COUNCIL of Churches in Zambia (CCZ) general secretary Fr Emmanuel Chikoya has expressed concern over the selective application of the law in the country.

Fr Chikoya has noted that the sooner the country begins to apply the law fairly and without discrimination, the better for everyone.

In July, last year, suspended Eastern Province PF youth chairperson Emmanuel Jay Jay Banda and some other PF cadres stormed Lusaka Central Police and assaulted some unsuspecting officers on duty.

They also got away with undisclosed amounts of money belonging to one of the officers.

In November, last year, a few months after the incident, Lusaka High Court Judge Wilfred Muma fined Banda and three others K150 each for disorderly conduct in a police station after they pleaded guilty, while their co-accused Maxwell Pito was sentenced to 12 months imprisonment for assaulting a police officer.

On Wednesday this week, the Chinsali Magistrates’ Court convicted Sesheke UPND member of parliament Romeo Kang’ombe on a charge of assault and two counts of abduction of police officers.

The court however, acquitted him on one count of assault.

He is yet to be sentenced in the three charges.

But in an interview, Fr Chikoya called for sanity in the country, saying the two cases showed that other people were more Zambian than others.

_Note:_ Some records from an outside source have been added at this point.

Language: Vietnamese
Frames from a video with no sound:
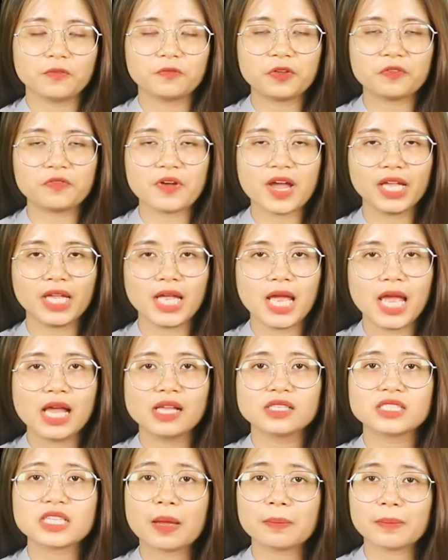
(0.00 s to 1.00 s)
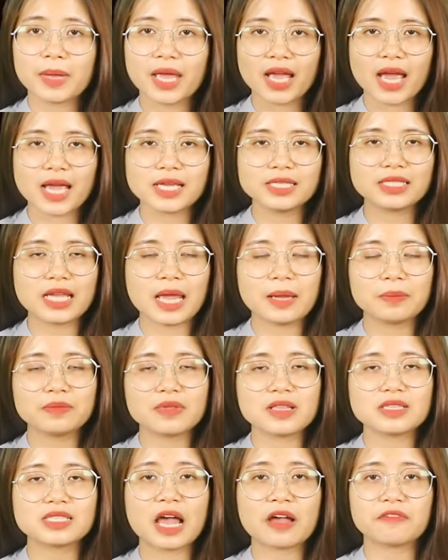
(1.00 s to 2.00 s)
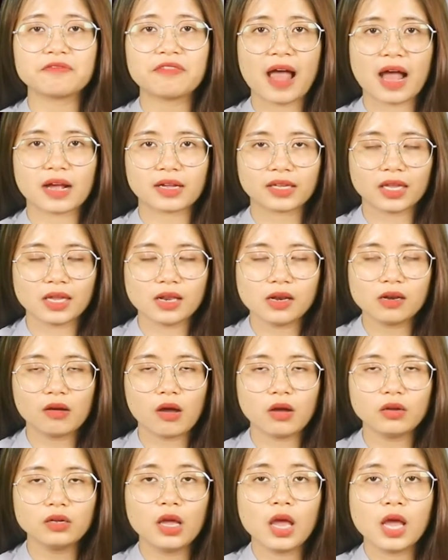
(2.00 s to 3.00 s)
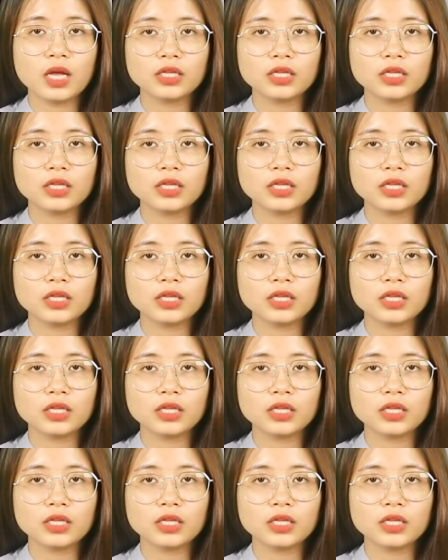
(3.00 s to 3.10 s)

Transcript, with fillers: Vì vậy, cha mẹ hãy xem gia phả kỹ lưỡng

“It must remain a concern. It shows that they are others who are more Zambian than others, and that the Zambian law has got eyes. It selects who to see and who not to see. The two cases actually, you are talking of the Central Police, the mother of all the police stations in Zambia, being stormed by well known political party cadres from the Patriotic Front. They went on the run and then appeared, then the case suddenly faltered. Which kind of law are we applying? These are the very concrete examples of how unprofessional our police are,” he said.

“There must be zero tolerance for that behavior. Just yesterday (Wednesday), when there was this filing in of nominations, I was driving and next to me was a police landcruiser. There was a group of these buses with PF cadres on rooftops shouting and telling everyone to move out of the road. The police never moved an inch, they were on the road and these guys were causing mayhem on the road. The police were not doing anything. That is the problem and the buck falls on the President, we need to have sanity in this country.”

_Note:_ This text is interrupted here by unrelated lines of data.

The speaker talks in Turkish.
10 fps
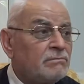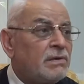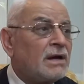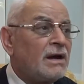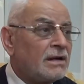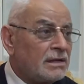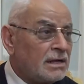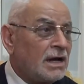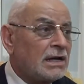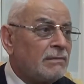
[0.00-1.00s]

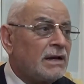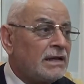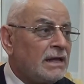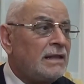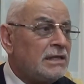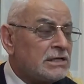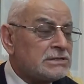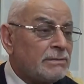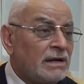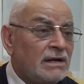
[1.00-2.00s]
parlaklık anlamına geldiği
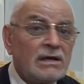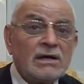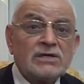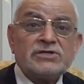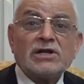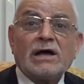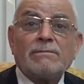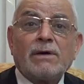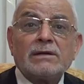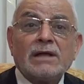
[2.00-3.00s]
zaman
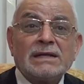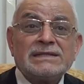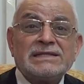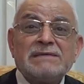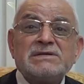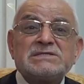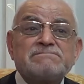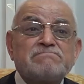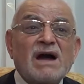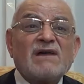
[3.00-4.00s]
Cenab-ı Allah'ın temiz,
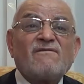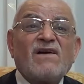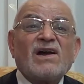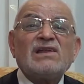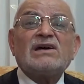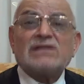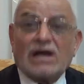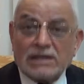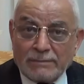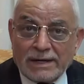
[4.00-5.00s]
pak varlığı da
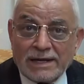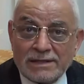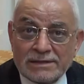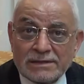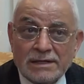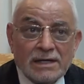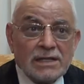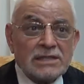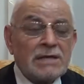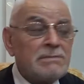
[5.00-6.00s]
anlamına gelir.
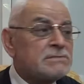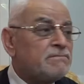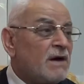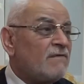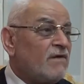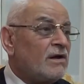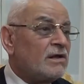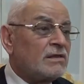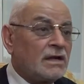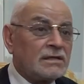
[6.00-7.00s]
Temiz, pak
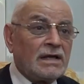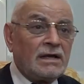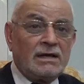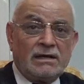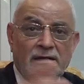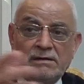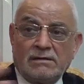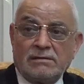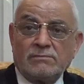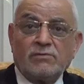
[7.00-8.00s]
varlıklarda
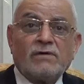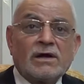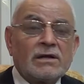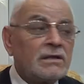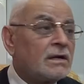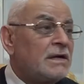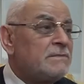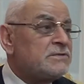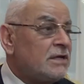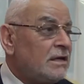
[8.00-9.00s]
bu varlıkların
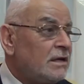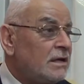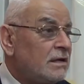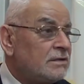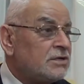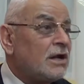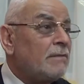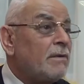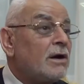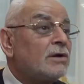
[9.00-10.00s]
hepsi
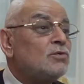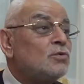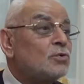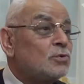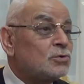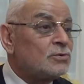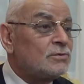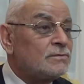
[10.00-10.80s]
Cenab-ı Hakk'ın nurudur.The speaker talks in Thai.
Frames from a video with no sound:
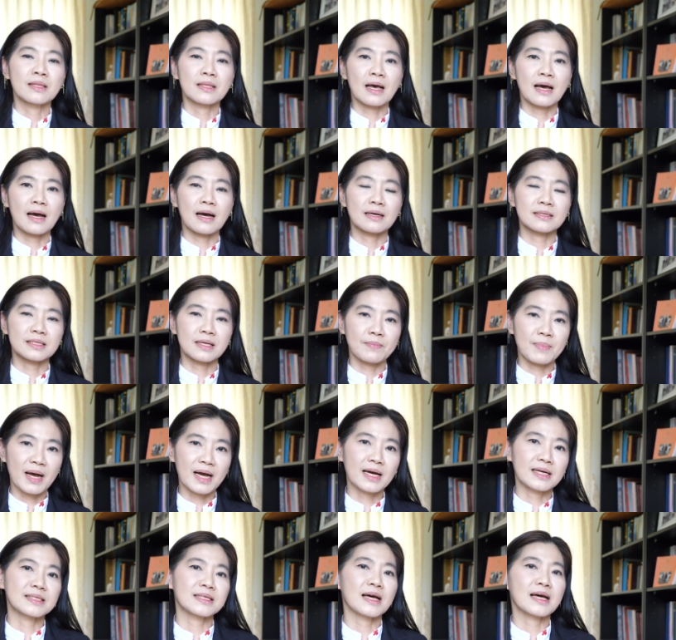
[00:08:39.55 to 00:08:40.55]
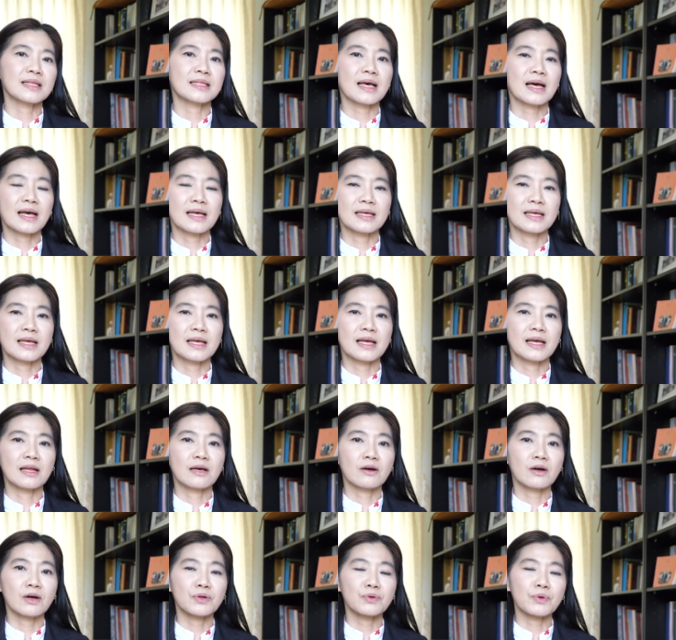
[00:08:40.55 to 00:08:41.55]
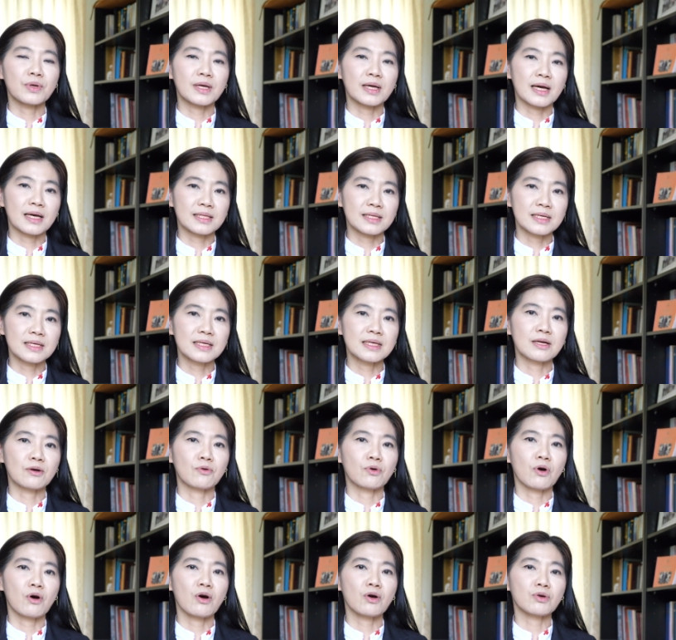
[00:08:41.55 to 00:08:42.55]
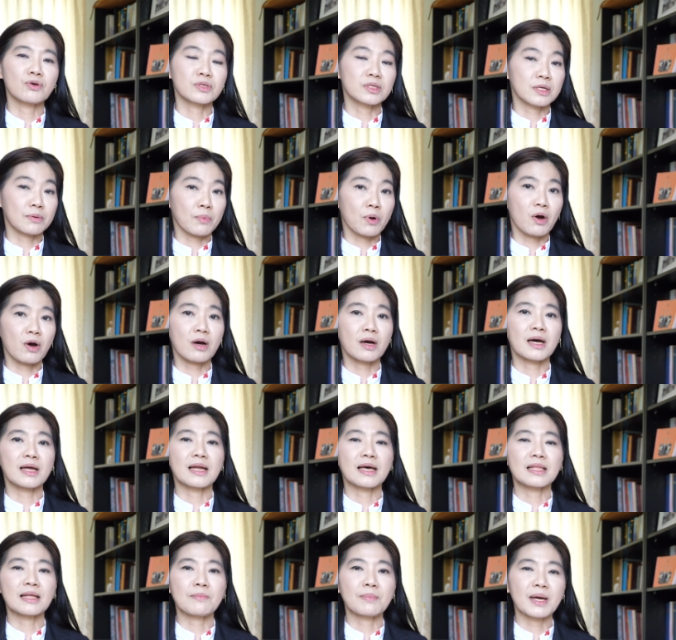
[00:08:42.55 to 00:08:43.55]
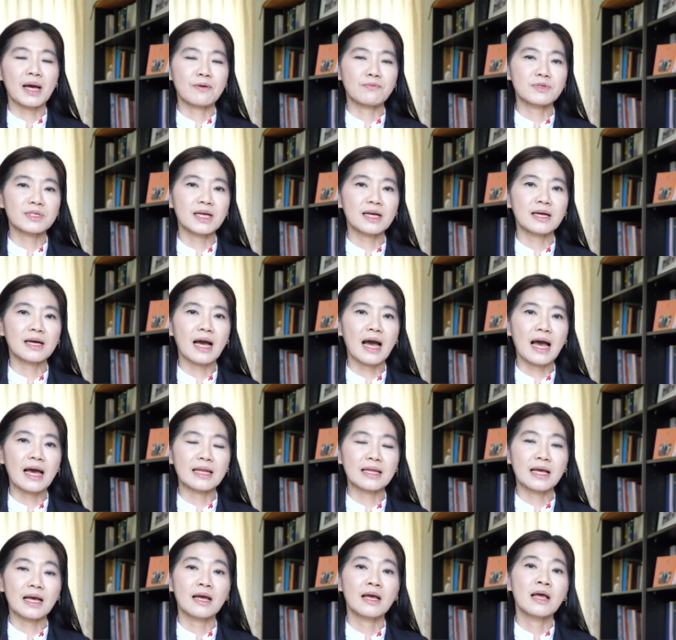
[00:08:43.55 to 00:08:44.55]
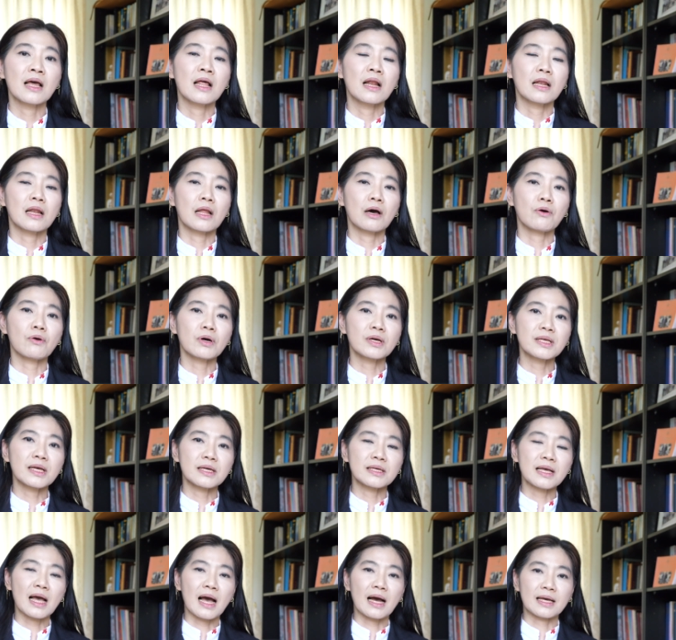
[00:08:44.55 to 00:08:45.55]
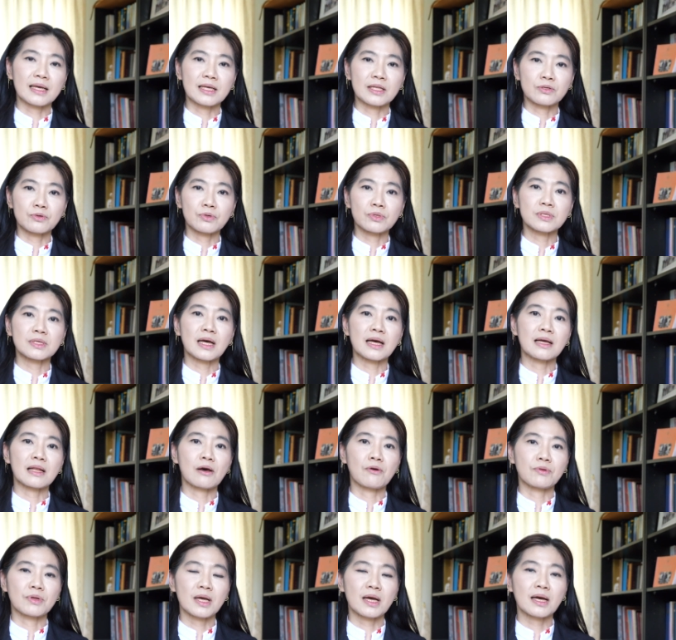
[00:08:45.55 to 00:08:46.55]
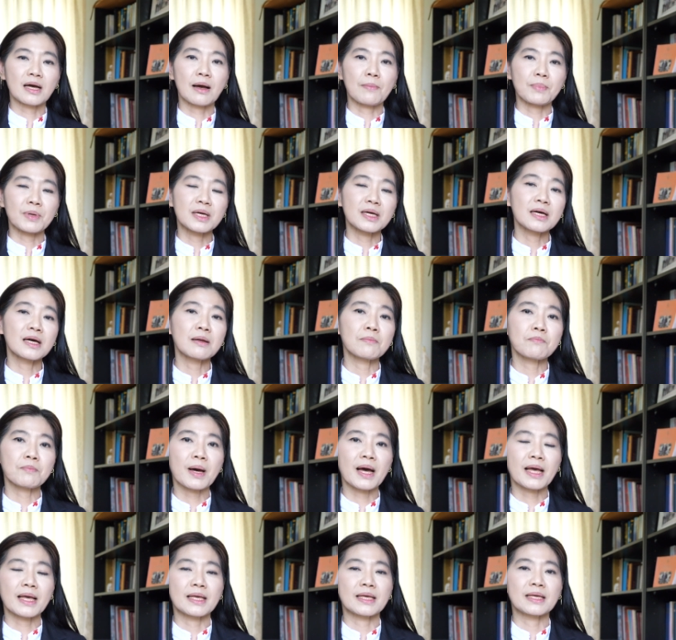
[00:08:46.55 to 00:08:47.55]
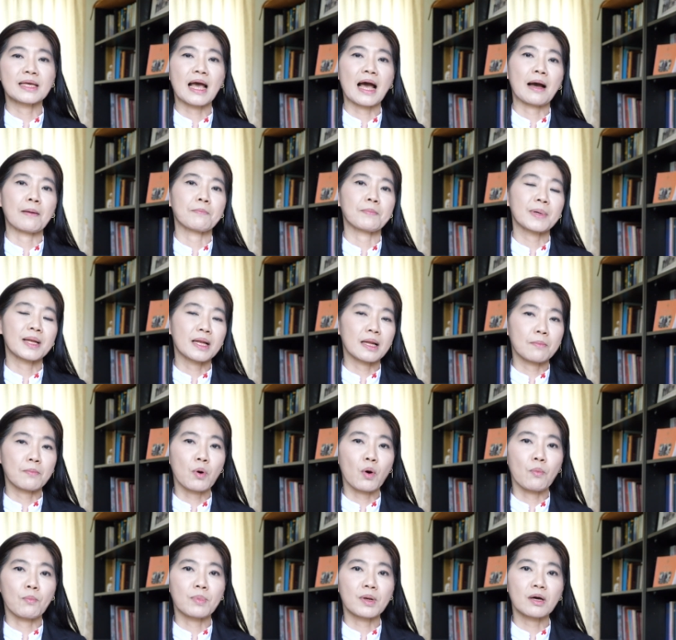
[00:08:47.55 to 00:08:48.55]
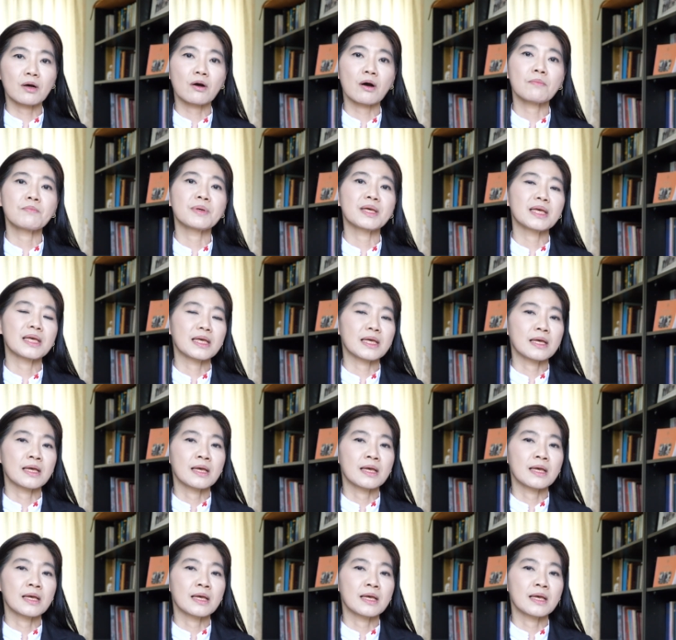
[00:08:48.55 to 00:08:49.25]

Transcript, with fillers: ทางสภากาชาติไทยเอง แล้วก็หน่วยงานที่เกี่ยวข้อง โดยเฉพาะคณะทำงานวิชาการเนี่ย เราก็ยังอยากเห็นนกลไกเหล่านี้ขับเคลื่อนไปอย่างเป็นระบบ แล้วก็มี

Fr Chikoya noted that the sooner the country begins to apply the law fairly and without discrimination, the better for everyone.

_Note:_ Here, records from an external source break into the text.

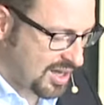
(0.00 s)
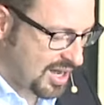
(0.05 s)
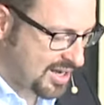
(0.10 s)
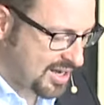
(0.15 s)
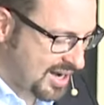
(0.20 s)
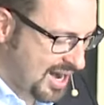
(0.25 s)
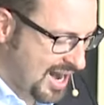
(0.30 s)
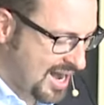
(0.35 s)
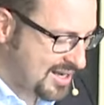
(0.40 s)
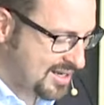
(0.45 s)

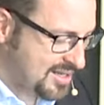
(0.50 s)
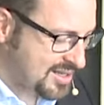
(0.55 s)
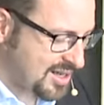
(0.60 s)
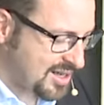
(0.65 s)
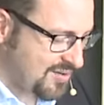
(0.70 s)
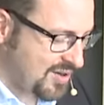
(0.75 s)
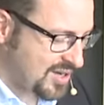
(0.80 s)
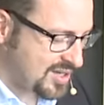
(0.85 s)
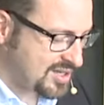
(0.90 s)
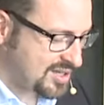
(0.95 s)
ein reines
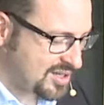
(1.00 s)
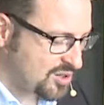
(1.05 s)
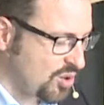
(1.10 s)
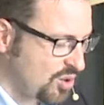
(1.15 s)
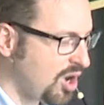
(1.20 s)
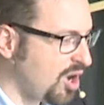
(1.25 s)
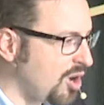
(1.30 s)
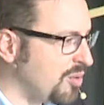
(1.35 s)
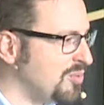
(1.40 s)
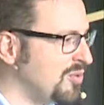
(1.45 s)
Gewissen
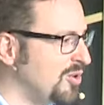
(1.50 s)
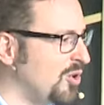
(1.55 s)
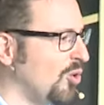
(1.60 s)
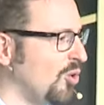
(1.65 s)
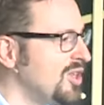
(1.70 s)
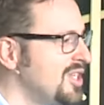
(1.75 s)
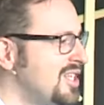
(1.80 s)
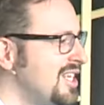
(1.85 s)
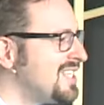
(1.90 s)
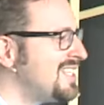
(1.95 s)
zu haben.
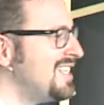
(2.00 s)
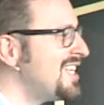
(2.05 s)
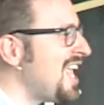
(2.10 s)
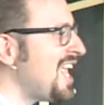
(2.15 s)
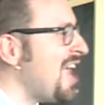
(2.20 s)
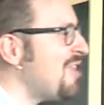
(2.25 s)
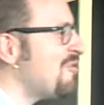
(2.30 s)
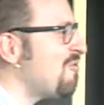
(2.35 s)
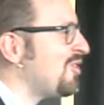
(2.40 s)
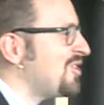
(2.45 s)
Und es ist
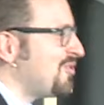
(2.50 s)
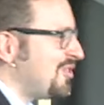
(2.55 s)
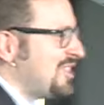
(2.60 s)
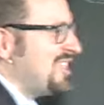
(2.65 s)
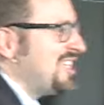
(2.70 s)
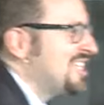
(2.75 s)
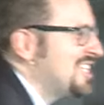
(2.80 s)
nicht etwas, was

“You cannot have laws where others have committed the same offence, others go to prison and others are filing adoptions to stand as MPs. When a political party allows a person like that to even file nominations and to even do campaigns, they are telling you that violence is part of their DNA. There is nothing else you can say, because there is no way a well known violent person that has attacked including the highest strategic police station in Zambia, they are walking scout free, campaigning and challenging even a sitting Minister. That tells you that something is not okay somewhere. So, it is a serious source of concern and these are things that are a danger to national peace. The sooner we begin to apply the law fairly and without discrimination the better for this country,” said Fr Chikoya.